WORK TASK:
Transcribe all records verbatim.

(Dataset entries)
=-=-=-=-=
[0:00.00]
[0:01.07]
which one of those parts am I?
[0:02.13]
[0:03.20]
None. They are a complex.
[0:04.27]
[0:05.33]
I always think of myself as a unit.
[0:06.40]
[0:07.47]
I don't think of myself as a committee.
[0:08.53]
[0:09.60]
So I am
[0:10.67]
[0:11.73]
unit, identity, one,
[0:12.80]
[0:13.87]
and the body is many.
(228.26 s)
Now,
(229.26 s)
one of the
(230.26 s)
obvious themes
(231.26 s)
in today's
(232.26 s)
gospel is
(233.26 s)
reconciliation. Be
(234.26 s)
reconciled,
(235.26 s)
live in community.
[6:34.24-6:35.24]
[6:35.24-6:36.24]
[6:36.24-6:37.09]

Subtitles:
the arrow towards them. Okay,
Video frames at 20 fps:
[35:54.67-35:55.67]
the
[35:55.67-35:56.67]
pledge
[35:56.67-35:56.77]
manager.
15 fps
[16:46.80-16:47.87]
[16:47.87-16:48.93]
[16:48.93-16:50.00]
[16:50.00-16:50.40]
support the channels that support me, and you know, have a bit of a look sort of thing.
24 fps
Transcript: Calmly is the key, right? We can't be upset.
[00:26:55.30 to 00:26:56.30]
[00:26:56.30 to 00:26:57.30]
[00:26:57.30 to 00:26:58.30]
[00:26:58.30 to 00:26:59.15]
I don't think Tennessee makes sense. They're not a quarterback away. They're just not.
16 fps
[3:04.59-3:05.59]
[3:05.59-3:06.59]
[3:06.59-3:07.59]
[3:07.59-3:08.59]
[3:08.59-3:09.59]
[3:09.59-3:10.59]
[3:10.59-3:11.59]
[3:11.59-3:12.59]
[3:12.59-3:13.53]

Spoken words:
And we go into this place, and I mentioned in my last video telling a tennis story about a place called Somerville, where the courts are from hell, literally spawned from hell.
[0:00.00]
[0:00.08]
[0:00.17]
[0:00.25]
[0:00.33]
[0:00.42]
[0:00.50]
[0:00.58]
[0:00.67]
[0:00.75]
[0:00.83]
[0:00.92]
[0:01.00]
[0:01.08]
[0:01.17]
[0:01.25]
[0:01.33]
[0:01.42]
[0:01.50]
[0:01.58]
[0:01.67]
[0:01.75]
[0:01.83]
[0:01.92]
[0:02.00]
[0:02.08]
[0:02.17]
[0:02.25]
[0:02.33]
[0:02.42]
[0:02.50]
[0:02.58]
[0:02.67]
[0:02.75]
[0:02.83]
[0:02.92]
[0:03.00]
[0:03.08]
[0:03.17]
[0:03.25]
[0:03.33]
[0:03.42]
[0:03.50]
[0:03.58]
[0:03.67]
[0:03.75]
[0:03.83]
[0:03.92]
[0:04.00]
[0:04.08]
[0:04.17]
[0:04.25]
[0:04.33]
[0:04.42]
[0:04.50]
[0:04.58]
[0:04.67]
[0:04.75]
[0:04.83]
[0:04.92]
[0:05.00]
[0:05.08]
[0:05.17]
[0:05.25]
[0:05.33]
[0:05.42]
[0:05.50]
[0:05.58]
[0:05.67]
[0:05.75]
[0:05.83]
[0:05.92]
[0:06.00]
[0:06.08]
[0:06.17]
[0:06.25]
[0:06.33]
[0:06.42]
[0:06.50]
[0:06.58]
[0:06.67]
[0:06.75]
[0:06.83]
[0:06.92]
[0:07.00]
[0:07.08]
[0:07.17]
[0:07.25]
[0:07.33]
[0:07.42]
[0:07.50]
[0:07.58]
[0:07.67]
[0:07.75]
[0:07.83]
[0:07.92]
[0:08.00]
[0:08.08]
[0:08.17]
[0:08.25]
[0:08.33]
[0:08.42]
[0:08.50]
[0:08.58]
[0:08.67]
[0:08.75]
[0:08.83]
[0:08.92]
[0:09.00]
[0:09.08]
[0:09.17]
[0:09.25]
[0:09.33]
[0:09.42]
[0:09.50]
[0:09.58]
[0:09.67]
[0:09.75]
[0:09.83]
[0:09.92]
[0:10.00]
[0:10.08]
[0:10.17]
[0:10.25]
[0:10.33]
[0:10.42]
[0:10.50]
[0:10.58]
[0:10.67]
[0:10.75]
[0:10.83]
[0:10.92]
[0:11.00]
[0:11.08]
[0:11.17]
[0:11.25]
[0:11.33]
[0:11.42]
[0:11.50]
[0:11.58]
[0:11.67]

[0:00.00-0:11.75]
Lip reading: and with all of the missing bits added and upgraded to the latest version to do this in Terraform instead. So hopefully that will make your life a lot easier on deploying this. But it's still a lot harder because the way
=-=-=-=-=
SOLUTION TO THIS PROBLEM:
[0:00.00]
[0:01.07]
which one of those parts am I?
[0:02.13]
[0:03.20]
None. They are a complex.
[0:04.27]
[0:05.33]
I always think of myself as a unit.
[0:06.40]
[0:07.47]
I don't think of myself as a committee.
[0:08.53]
[0:09.60]
So I am
[0:10.67]
[0:11.73]
unit, identity, one,
[0:12.80]
[0:13.87]
and the body is many.
(228.26 s)
Now,
(229.26 s)
one of the
(230.26 s)
obvious themes
(231.26 s)
in today's
(232.26 s)
gospel is
(233.26 s)
reconciliation. Be
(234.26 s)
reconciled,
(235.26 s)
live in community.
[6:34.24-6:35.24]
[6:35.24-6:36.24]
[6:36.24-6:37.09]

Subtitles:
the arrow towards them. Okay,
Video frames at 20 fps:
[35:54.67-35:55.67]
the
[35:55.67-35:56.67]
pledge
[35:56.67-35:56.77]
manager.
15 fps
[16:46.80-16:47.87]
[16:47.87-16:48.93]
[16:48.93-16:50.00]
[16:50.00-16:50.40]
support the channels that support me, and you know, have a bit of a look sort of thing.
24 fps
Transcript: Calmly is the key, right? We can't be upset.
[00:26:55.30 to 00:26:56.30]
[00:26:56.30 to 00:26:57.30]
[00:26:57.30 to 00:26:58.30]
[00:26:58.30 to 00:26:59.15]
I don't think Tennessee makes sense. They're not a quarterback away. They're just not.
16 fps
[3:04.59-3:05.59]
[3:05.59-3:06.59]
[3:06.59-3:07.59]
[3:07.59-3:08.59]
[3:08.59-3:09.59]
[3:09.59-3:10.59]
[3:10.59-3:11.59]
[3:11.59-3:12.59]
[3:12.59-3:13.53]

Spoken words:
And we go into this place, and I mentioned in my last video telling a tennis story about a place called Somerville, where the courts are from hell, literally spawned from hell.
[0:00.00]
[0:00.08]
[0:00.17]
[0:00.25]
[0:00.33]
[0:00.42]
[0:00.50]
[0:00.58]
[0:00.67]
[0:00.75]
[0:00.83]
[0:00.92]
[0:01.00]
[0:01.08]
[0:01.17]
[0:01.25]
[0:01.33]
[0:01.42]
[0:01.50]
[0:01.58]
[0:01.67]
[0:01.75]
[0:01.83]
[0:01.92]
[0:02.00]
[0:02.08]
[0:02.17]
[0:02.25]
[0:02.33]
[0:02.42]
[0:02.50]
[0:02.58]
[0:02.67]
[0:02.75]
[0:02.83]
[0:02.92]
[0:03.00]
[0:03.08]
[0:03.17]
[0:03.25]
[0:03.33]
[0:03.42]
[0:03.50]
[0:03.58]
[0:03.67]
[0:03.75]
[0:03.83]
[0:03.92]
[0:04.00]
[0:04.08]
[0:04.17]
[0:04.25]
[0:04.33]
[0:04.42]
[0:04.50]
[0:04.58]
[0:04.67]
[0:04.75]
[0:04.83]
[0:04.92]
[0:05.00]
[0:05.08]
[0:05.17]
[0:05.25]
[0:05.33]
[0:05.42]
[0:05.50]
[0:05.58]
[0:05.67]
[0:05.75]
[0:05.83]
[0:05.92]
[0:06.00]
[0:06.08]
[0:06.17]
[0:06.25]
[0:06.33]
[0:06.42]
[0:06.50]
[0:06.58]
[0:06.67]
[0:06.75]
[0:06.83]
[0:06.92]
[0:07.00]
[0:07.08]
[0:07.17]
[0:07.25]
[0:07.33]
[0:07.42]
[0:07.50]
[0:07.58]
[0:07.67]
[0:07.75]
[0:07.83]
[0:07.92]
[0:08.00]
[0:08.08]
[0:08.17]
[0:08.25]
[0:08.33]
[0:08.42]
[0:08.50]
[0:08.58]
[0:08.67]
[0:08.75]
[0:08.83]
[0:08.92]
[0:09.00]
[0:09.08]
[0:09.17]
[0:09.25]
[0:09.33]
[0:09.42]
[0:09.50]
[0:09.58]
[0:09.67]
[0:09.75]
[0:09.83]
[0:09.92]
[0:10.00]
[0:10.08]
[0:10.17]
[0:10.25]
[0:10.33]
[0:10.42]
[0:10.50]
[0:10.58]
[0:10.67]
[0:10.75]
[0:10.83]
[0:10.92]
[0:11.00]
[0:11.08]
[0:11.17]
[0:11.25]
[0:11.33]
[0:11.42]
[0:11.50]
[0:11.58]
[0:11.67]

[0:00.00-0:11.75]
Lip reading: and with all of the missing bits added and upgraded to the latest version to do this in Terraform instead. So hopefully that will make your life a lot easier on deploying this. But it's still a lot harder because the way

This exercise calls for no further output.